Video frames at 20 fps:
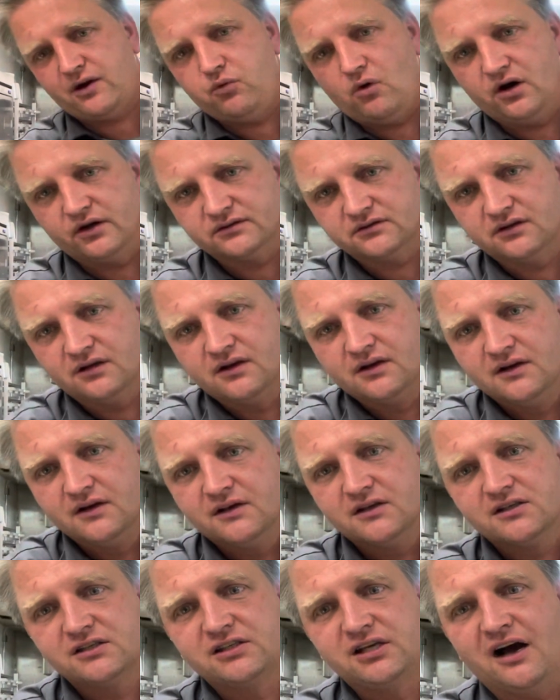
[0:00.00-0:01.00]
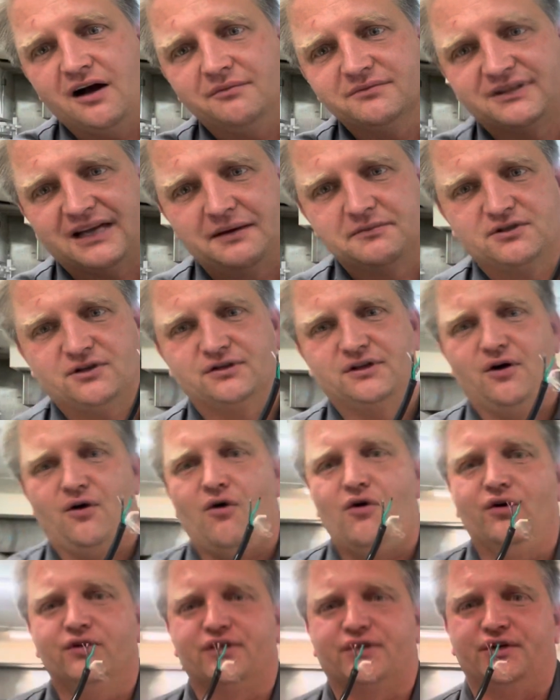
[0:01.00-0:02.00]
one, sometimes on the
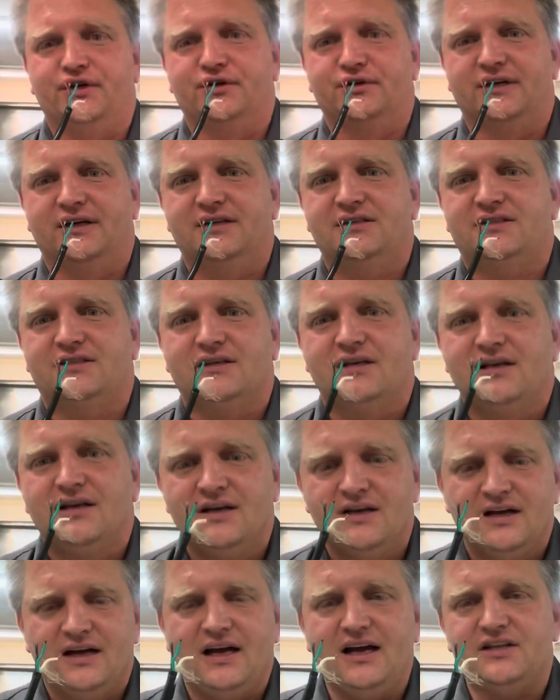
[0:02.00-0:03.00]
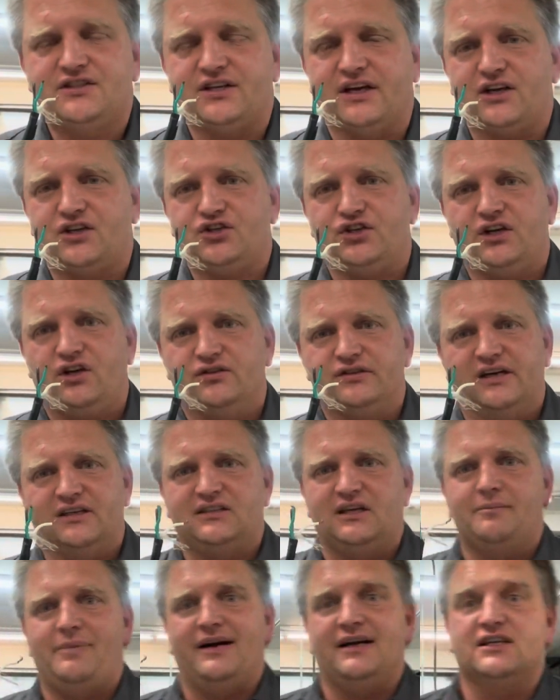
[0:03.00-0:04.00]
older units, it's actually
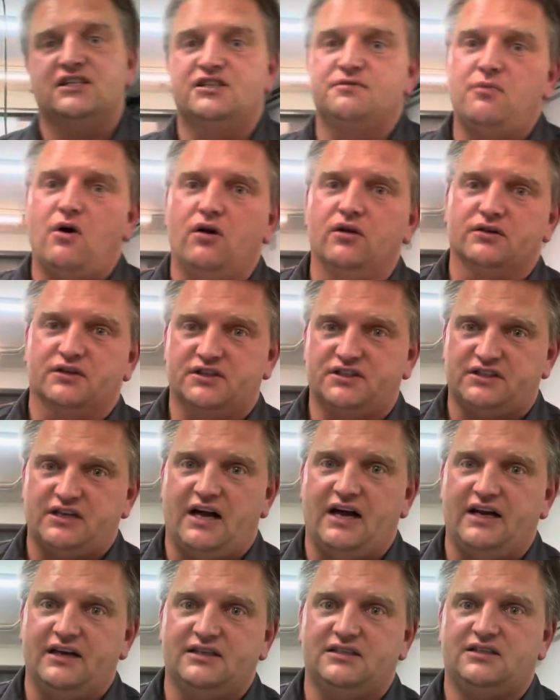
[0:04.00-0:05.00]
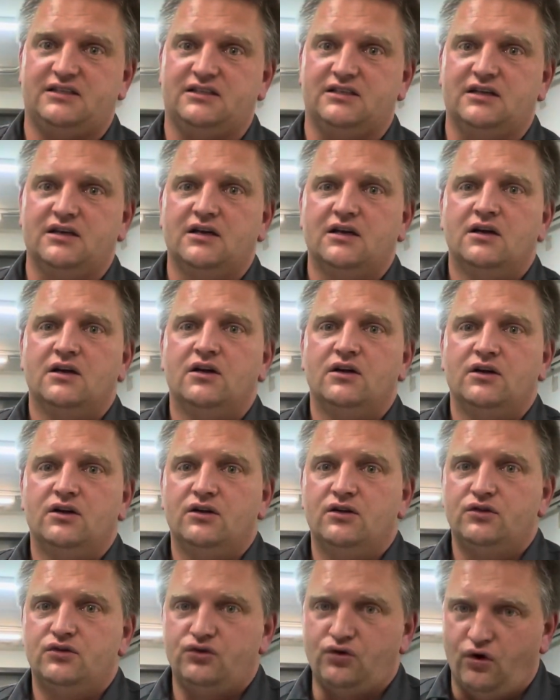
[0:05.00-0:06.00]
connected by a smaller size
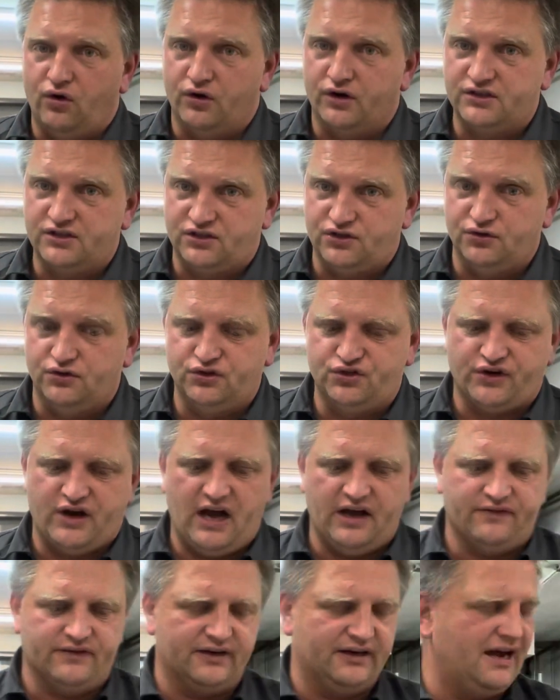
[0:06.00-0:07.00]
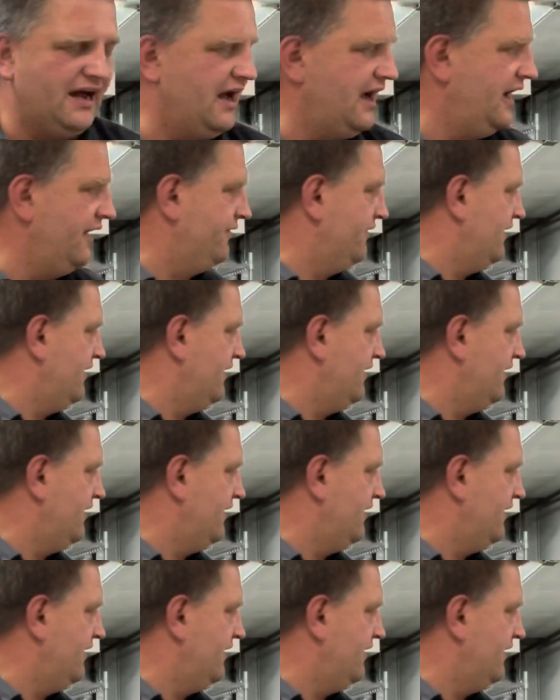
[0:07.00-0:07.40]
torque screwdriver. And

__________________________________________________

> _Task requirements_
Quote each entry above verbatim and drop the pictures.

> _Result_
Video frames at 20 fps:
[0:00.00-0:01.00]
[0:01.00-0:02.00]
one, sometimes on the
[0:02.00-0:03.00]
[0:03.00-0:04.00]
older units, it's actually
[0:04.00-0:05.00]
[0:05.00-0:06.00]
connected by a smaller size
[0:06.00-0:07.00]
[0:07.00-0:07.40]
torque screwdriver. And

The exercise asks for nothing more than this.